START Dataset extract

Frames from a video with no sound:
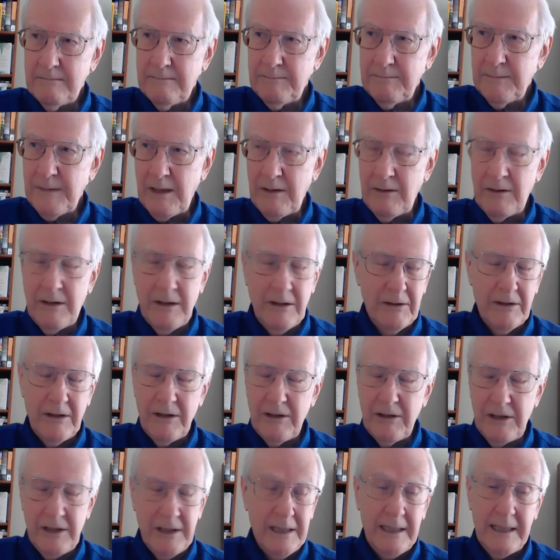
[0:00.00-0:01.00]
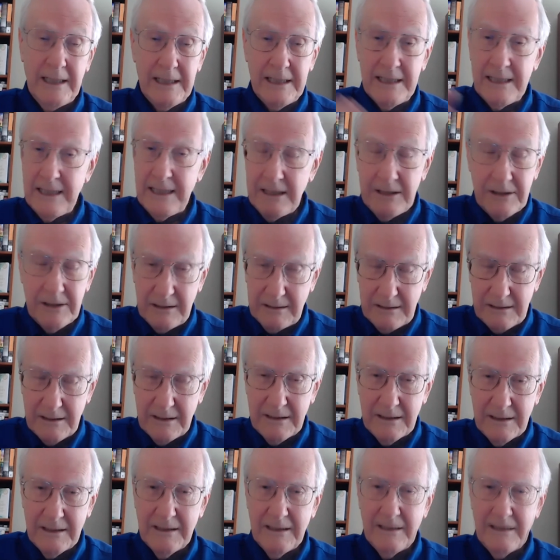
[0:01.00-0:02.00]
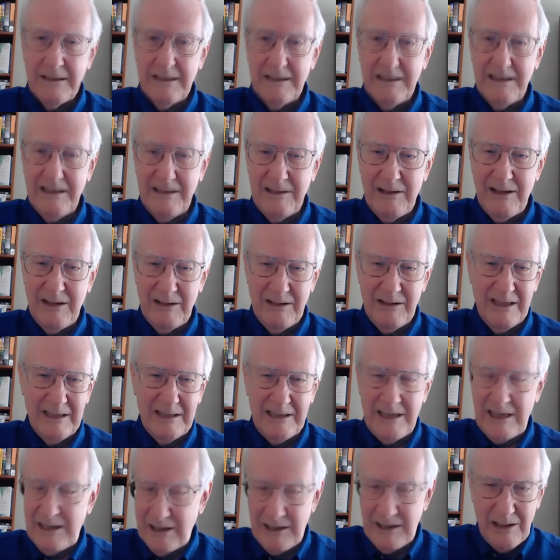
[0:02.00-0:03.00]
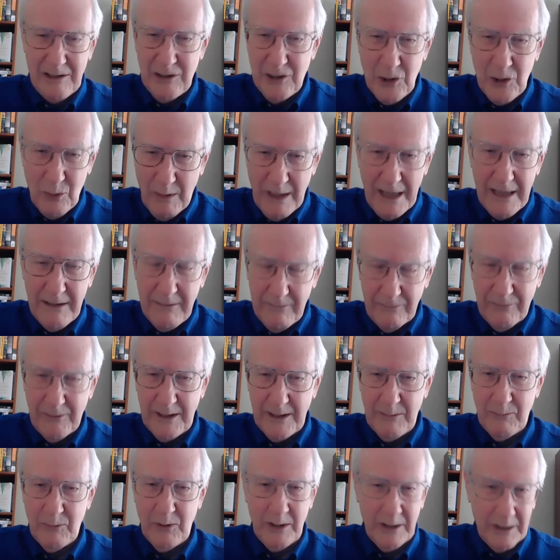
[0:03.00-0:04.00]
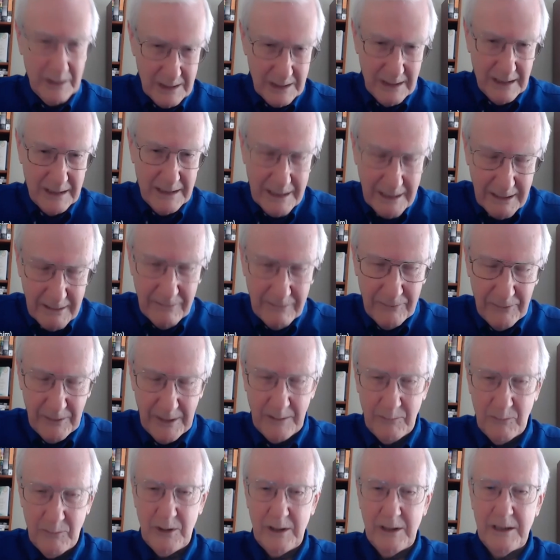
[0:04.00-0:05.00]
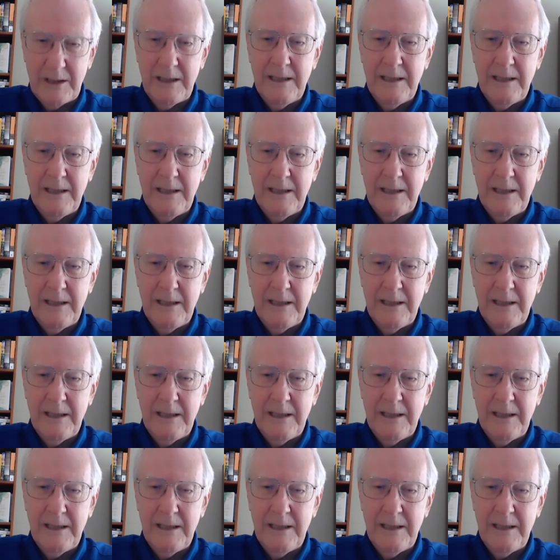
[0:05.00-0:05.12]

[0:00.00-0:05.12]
the United Nations. That's a UN framework. It's not their framework.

END Dataset extract

Your goal
Would you mind returning each entry above word for word, skipping the images?

Output of the task
Frames from a video with no sound:
[0:00.00-0:01.00]
[0:01.00-0:02.00]
[0:02.00-0:03.00]
[0:03.00-0:04.00]
[0:04.00-0:05.00]
[0:05.00-0:05.12]

[0:00.00-0:05.12]
the United Nations. That's a UN framework. It's not their framework.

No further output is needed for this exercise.